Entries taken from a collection
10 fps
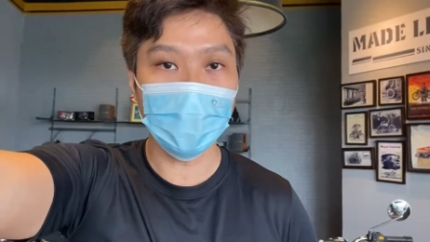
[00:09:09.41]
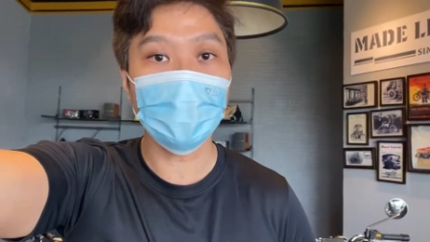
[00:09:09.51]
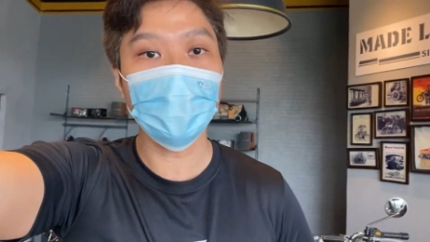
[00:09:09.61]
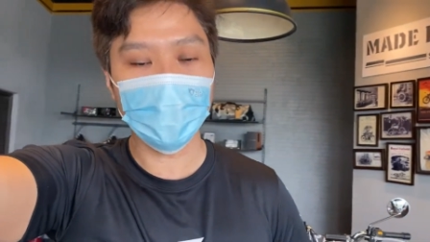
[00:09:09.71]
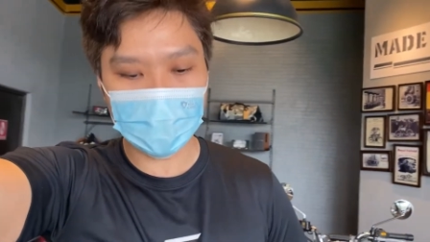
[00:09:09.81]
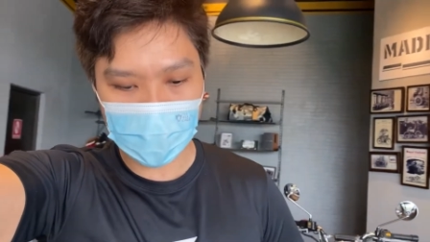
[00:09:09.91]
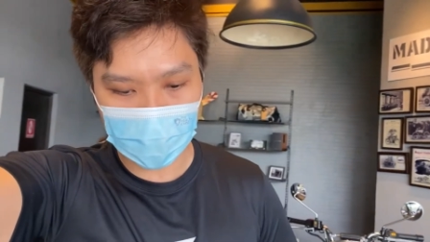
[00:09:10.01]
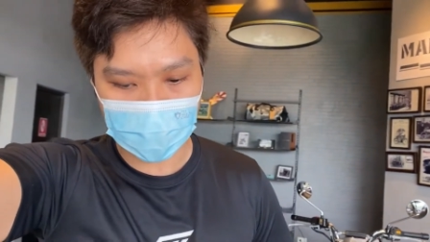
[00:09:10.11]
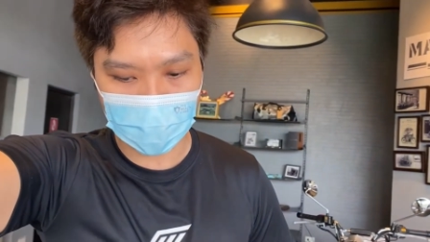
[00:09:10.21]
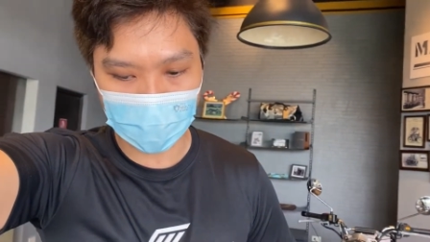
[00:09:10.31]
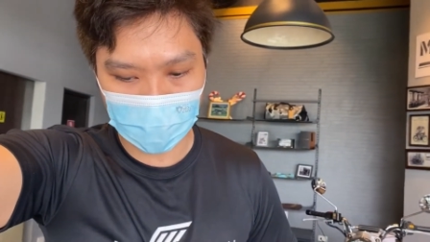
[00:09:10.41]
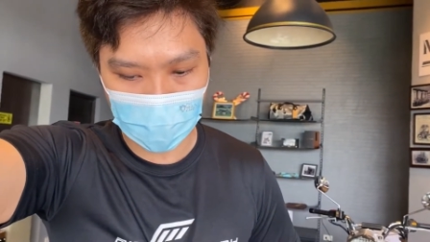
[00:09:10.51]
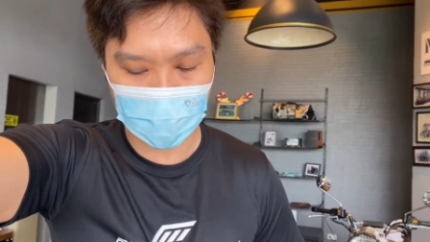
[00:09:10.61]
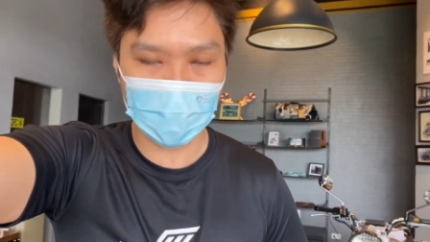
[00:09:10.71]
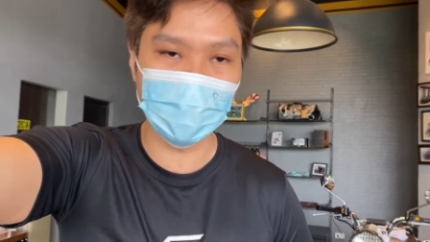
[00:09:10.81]
if you do it by yourself, if you
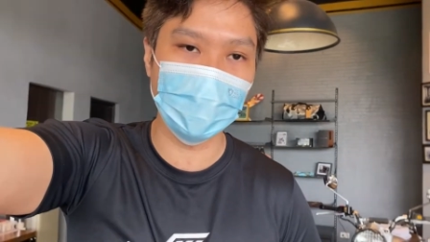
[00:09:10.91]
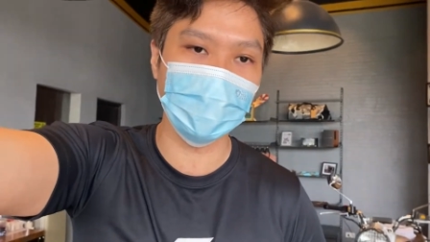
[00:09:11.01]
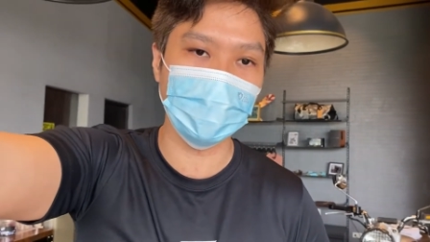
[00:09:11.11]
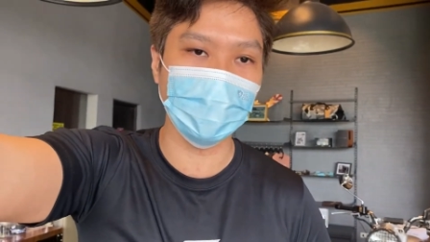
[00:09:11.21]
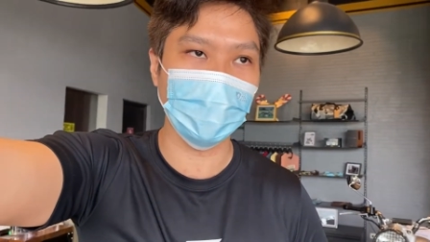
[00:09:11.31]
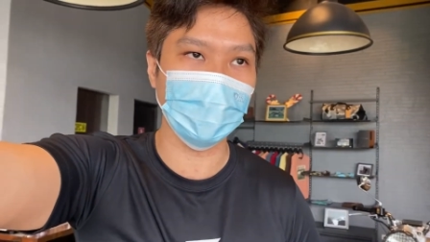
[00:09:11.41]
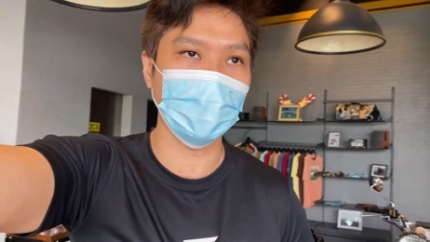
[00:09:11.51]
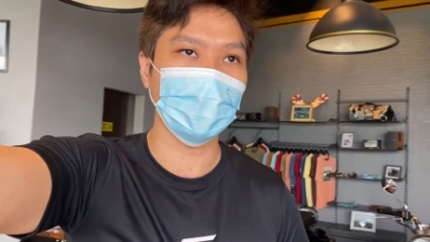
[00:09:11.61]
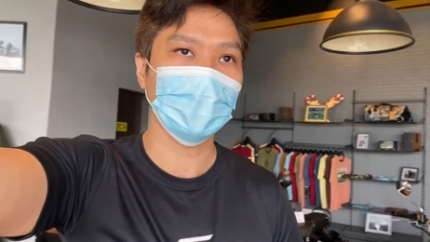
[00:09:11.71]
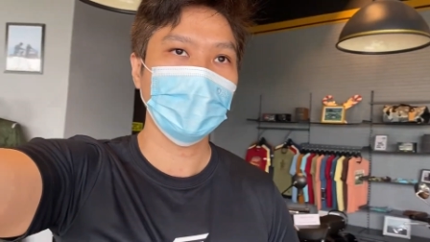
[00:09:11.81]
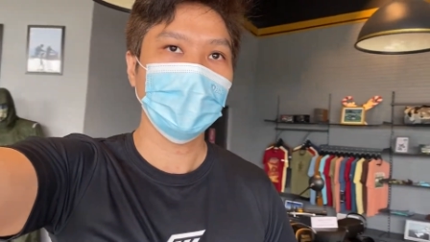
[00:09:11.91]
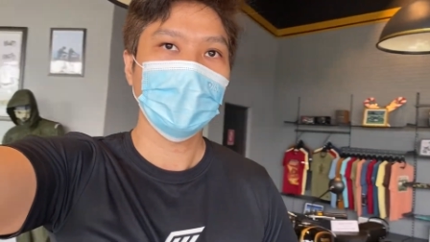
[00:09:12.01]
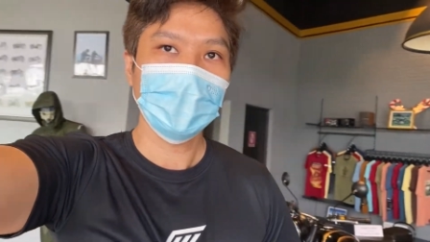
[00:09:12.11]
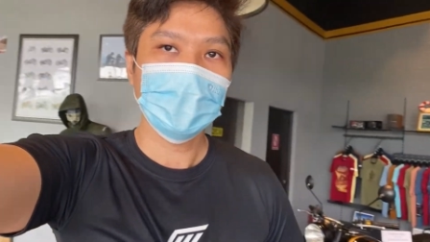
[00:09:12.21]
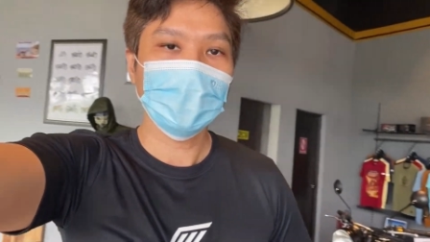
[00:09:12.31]
can do it by yourself, I think
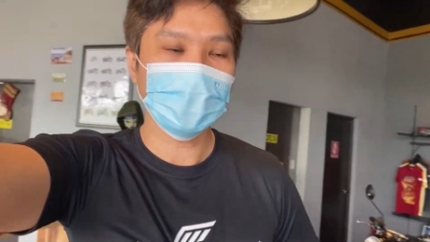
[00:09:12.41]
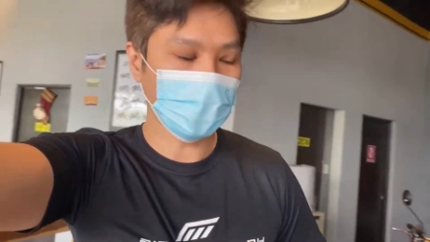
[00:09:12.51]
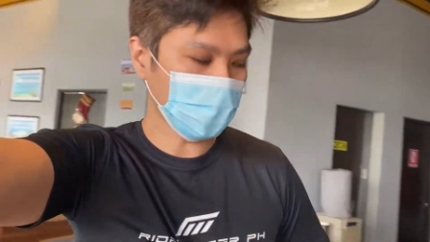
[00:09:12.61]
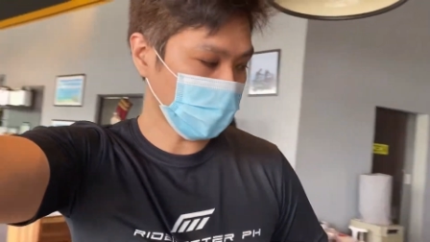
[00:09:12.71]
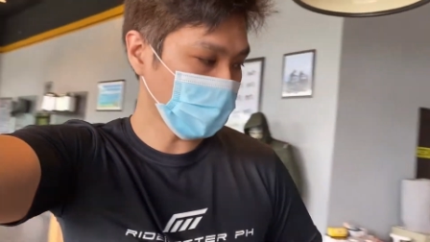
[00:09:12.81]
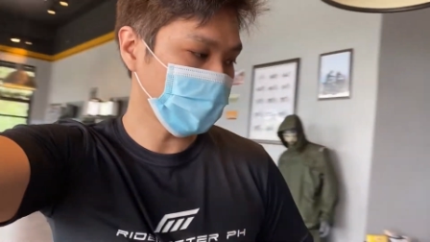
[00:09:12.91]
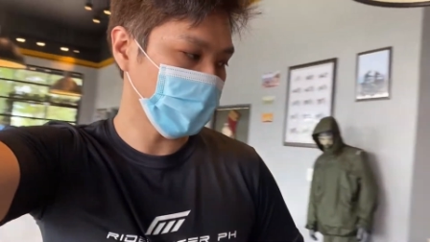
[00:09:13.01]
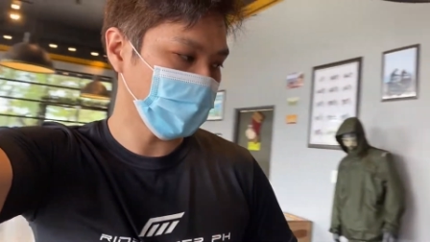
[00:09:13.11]
it will be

TASK TO COMPLETE> Repeat every record exactly, but not the pictures.

TASK ANSWER>
10 fps
[00:09:09.41]
[00:09:09.51]
[00:09:09.61]
[00:09:09.71]
[00:09:09.81]
[00:09:09.91]
[00:09:10.01]
[00:09:10.11]
[00:09:10.21]
[00:09:10.31]
[00:09:10.41]
[00:09:10.51]
[00:09:10.61]
[00:09:10.71]
[00:09:10.81]
if you do it by yourself, if you
[00:09:10.91]
[00:09:11.01]
[00:09:11.11]
[00:09:11.21]
[00:09:11.31]
[00:09:11.41]
[00:09:11.51]
[00:09:11.61]
[00:09:11.71]
[00:09:11.81]
[00:09:11.91]
[00:09:12.01]
[00:09:12.11]
[00:09:12.21]
[00:09:12.31]
can do it by yourself, I think
[00:09:12.41]
[00:09:12.51]
[00:09:12.61]
[00:09:12.71]
[00:09:12.81]
[00:09:12.91]
[00:09:13.01]
[00:09:13.11]
it will be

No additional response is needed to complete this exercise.